Data extract START

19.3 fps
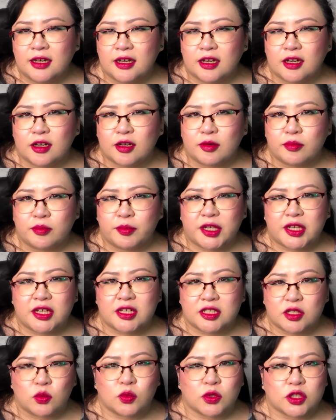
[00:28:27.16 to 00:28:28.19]
um,
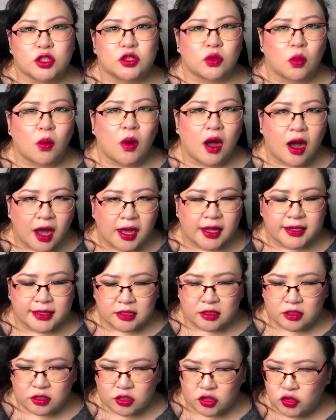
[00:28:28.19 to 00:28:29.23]
because it was so hot
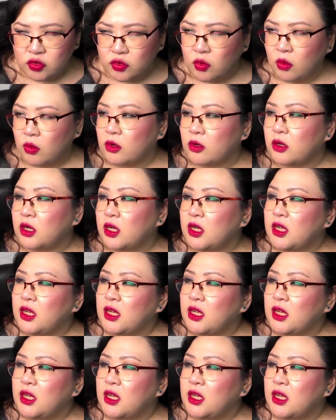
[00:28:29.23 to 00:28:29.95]
in the store.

Data extract END

Send back the data above word for word, with the pictures left out.

19.3 fps
[00:28:27.16 to 00:28:28.19]
um,
[00:28:28.19 to 00:28:29.23]
because it was so hot
[00:28:29.23 to 00:28:29.95]
in the store.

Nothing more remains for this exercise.